Clarity on what services an auditor can and cannot offer is expected to come from the government soon in an amendment to the Companies Act. A Company Law Review committee has proposed that in the case of companies having an inherent public interest, statutory auditors should not be allowed to offer non-audit services of “any kind, directly or indirectly, to either the company, its holding, subsidiary or associate companies". The committee submitted its report to union finance and corporate affairs minister Nirmala Sitharaman last March.

“The committee made this recommendation to make it absolutely explicit that no kind of non-audit service could be offered to audit clients. In the case of non-audit clients, they are free to offer any service," explained Amarjeet Chopra, former president of ICAI and a member of the committee.

“The way scams and corporate failures have happened in the past, we need to protect the audit profession from any sort of conflict of interest," said Chopra.

Not taking up non-audit services from audit clients does not come in the way of offering multi-disciplinary services to clients.

“The only thing we are saying is that in the case of a public interest entity, if you are the auditor, do not give any non-audit service to that client. You can render non-audit services to other clients, but not to your audit client," explained Chopra.

For now, these firms and the regulator are slugging out the issue of auditor independence before the Delhi High Court.

Complementary services?

The regulator and the industry are also at loggerheads over what constitutes a “management service", which an auditor is prohibited from offering directly or indirectly.

According to the NFRA, in the absence of a definition in the Companies Act, “management services" have to be understood in their literal meaning as services performed by the statutory auditor for the management.
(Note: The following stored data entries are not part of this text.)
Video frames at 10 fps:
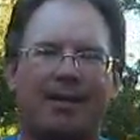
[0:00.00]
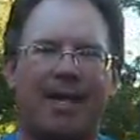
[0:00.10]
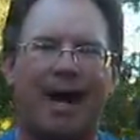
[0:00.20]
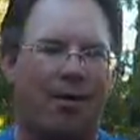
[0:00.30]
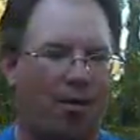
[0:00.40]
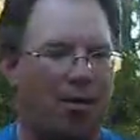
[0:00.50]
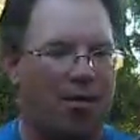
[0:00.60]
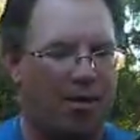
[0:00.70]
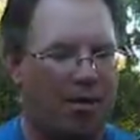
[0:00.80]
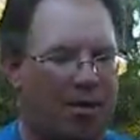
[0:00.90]
Now,
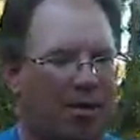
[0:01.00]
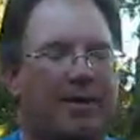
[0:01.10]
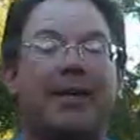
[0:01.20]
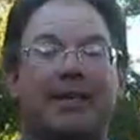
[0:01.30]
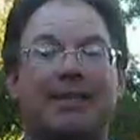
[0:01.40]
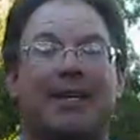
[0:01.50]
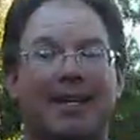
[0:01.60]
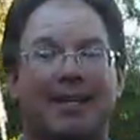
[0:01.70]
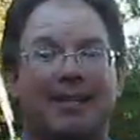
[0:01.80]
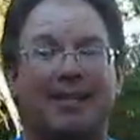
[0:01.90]
this
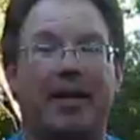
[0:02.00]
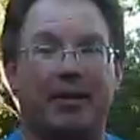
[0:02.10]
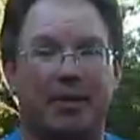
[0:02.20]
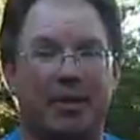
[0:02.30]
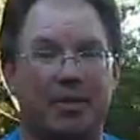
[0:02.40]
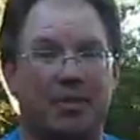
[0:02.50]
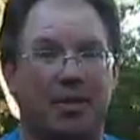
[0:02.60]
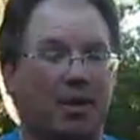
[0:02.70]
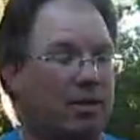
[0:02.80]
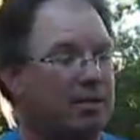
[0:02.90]
is Heritage's
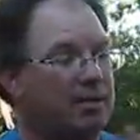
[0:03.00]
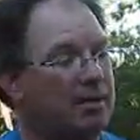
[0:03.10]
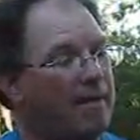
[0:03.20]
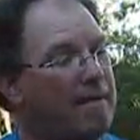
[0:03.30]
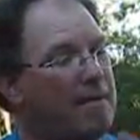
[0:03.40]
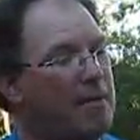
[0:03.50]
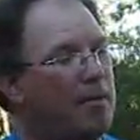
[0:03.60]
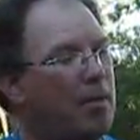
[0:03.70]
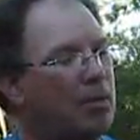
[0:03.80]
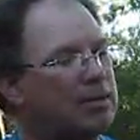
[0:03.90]

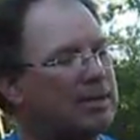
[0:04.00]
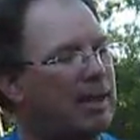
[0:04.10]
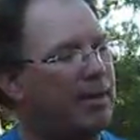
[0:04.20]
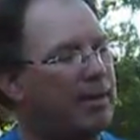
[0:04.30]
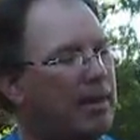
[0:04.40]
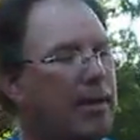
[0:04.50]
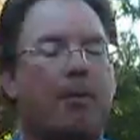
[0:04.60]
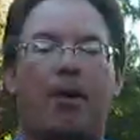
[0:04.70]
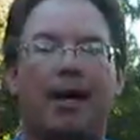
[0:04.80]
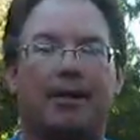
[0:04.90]
most selling
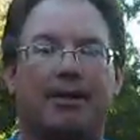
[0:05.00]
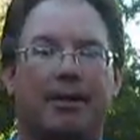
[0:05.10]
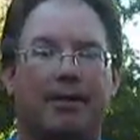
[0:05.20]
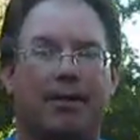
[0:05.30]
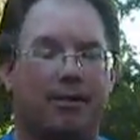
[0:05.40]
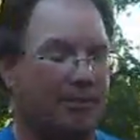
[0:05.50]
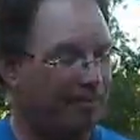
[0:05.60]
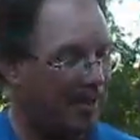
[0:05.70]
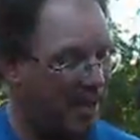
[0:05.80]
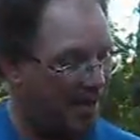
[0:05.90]
product here.
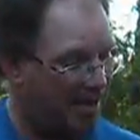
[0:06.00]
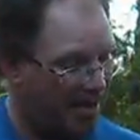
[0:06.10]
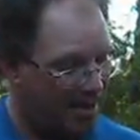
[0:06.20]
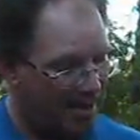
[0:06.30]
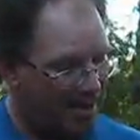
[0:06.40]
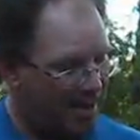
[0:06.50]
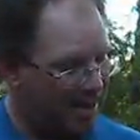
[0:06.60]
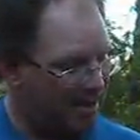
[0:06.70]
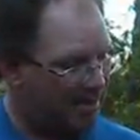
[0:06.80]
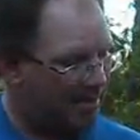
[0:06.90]
Okay?
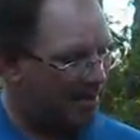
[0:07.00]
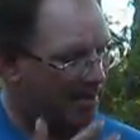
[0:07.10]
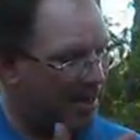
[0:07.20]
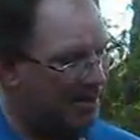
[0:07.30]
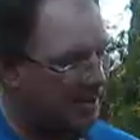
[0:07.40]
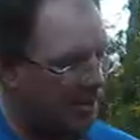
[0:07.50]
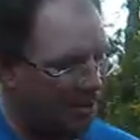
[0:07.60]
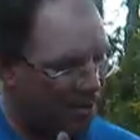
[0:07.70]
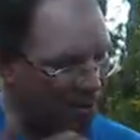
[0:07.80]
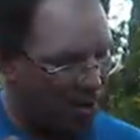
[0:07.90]
It's the basic
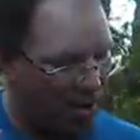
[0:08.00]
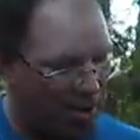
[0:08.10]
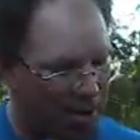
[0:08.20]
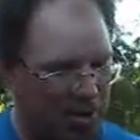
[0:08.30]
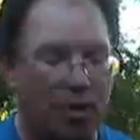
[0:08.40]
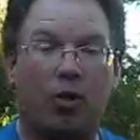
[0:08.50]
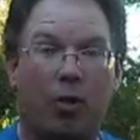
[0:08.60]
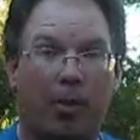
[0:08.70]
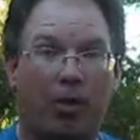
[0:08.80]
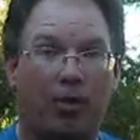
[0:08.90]
blue
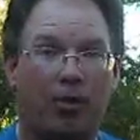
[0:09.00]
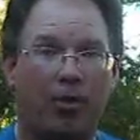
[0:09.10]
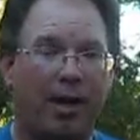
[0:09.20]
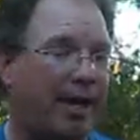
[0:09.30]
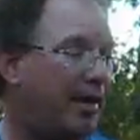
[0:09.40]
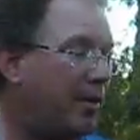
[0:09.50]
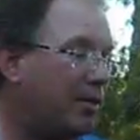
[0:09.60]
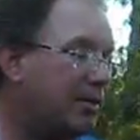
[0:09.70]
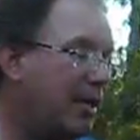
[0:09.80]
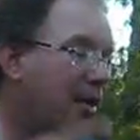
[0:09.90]
Cocobolo
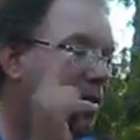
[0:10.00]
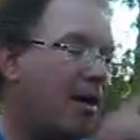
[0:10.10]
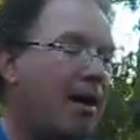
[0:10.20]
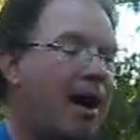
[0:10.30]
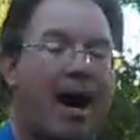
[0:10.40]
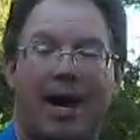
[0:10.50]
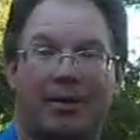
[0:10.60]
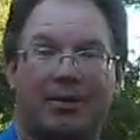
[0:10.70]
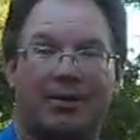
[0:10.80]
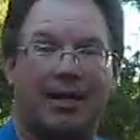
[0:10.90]
handles,
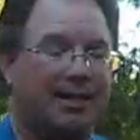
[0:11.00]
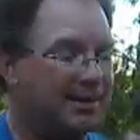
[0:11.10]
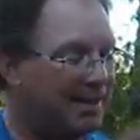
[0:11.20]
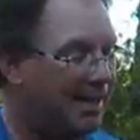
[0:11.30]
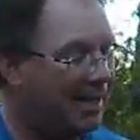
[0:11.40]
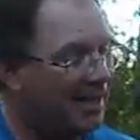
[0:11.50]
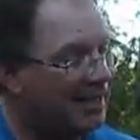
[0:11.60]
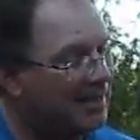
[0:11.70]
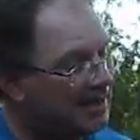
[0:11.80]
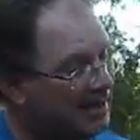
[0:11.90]
iron sights,
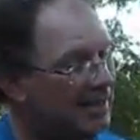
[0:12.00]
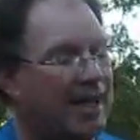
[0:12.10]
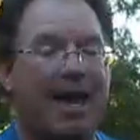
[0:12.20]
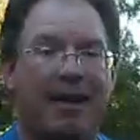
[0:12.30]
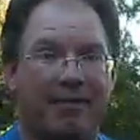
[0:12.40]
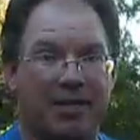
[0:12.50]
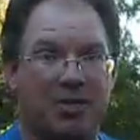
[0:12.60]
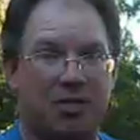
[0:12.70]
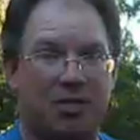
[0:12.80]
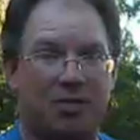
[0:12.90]
6.5
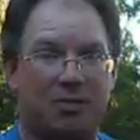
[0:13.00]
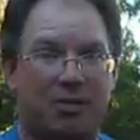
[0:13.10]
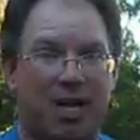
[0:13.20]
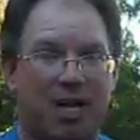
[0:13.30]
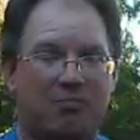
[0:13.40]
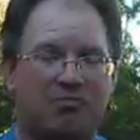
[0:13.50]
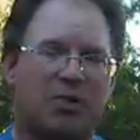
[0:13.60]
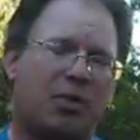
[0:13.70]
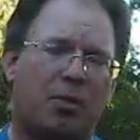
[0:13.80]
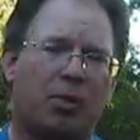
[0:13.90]
inch. Okay?
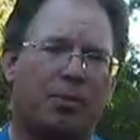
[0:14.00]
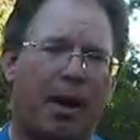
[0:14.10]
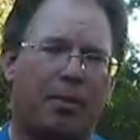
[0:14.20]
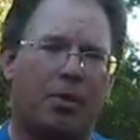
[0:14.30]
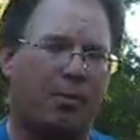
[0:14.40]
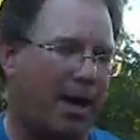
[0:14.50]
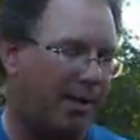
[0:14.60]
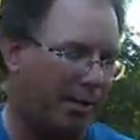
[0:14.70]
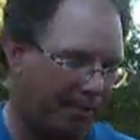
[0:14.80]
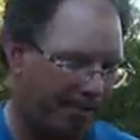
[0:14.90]
It's their most popular
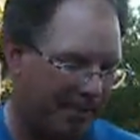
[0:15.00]
model.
Industry executives allege that this would amount to treating every non-audit service as a management service, noting that there is no common understanding globally or in India about what constitutes management services as they are not defined by law. “If policymakers want an absolute prohibition of any non-audit service to the audit client, let it be so, but it should be clarified," said another senior industry executive, on condition of anonymity.

But why should an auditor offer any other service at all in the first place? Audit industry representatives say that many businesses today are large conglomerates with complex operations and financial transactions and have sophisticated IT and accounting systems. If an auditor has to play his role the right way, he needs to have these specialized skills in the non-audit segment, they say.

“An audit firm has to be proficient in tax provisioning, diligence services and IT reviews to issue an audit opinion. These are complementary services," said a senior industry executive, who also spoke on condition of anonymity.

At times, audit firms provide non-audit services such as tax compliance services. These services are complementary to the audit service, said the executive.

Accounting rule maker ICAI has also recommended to the government that tax audits and tax compliance services rendered to a company by its statutory auditor should not be interpreted as a management service, Mint had reported on 23 September.

But the regulator and the government want a clear red line to demarcate auditor independence and uphold corporate governance. As a government official put it, “Auditors should not only be independent but also be seen to be independent."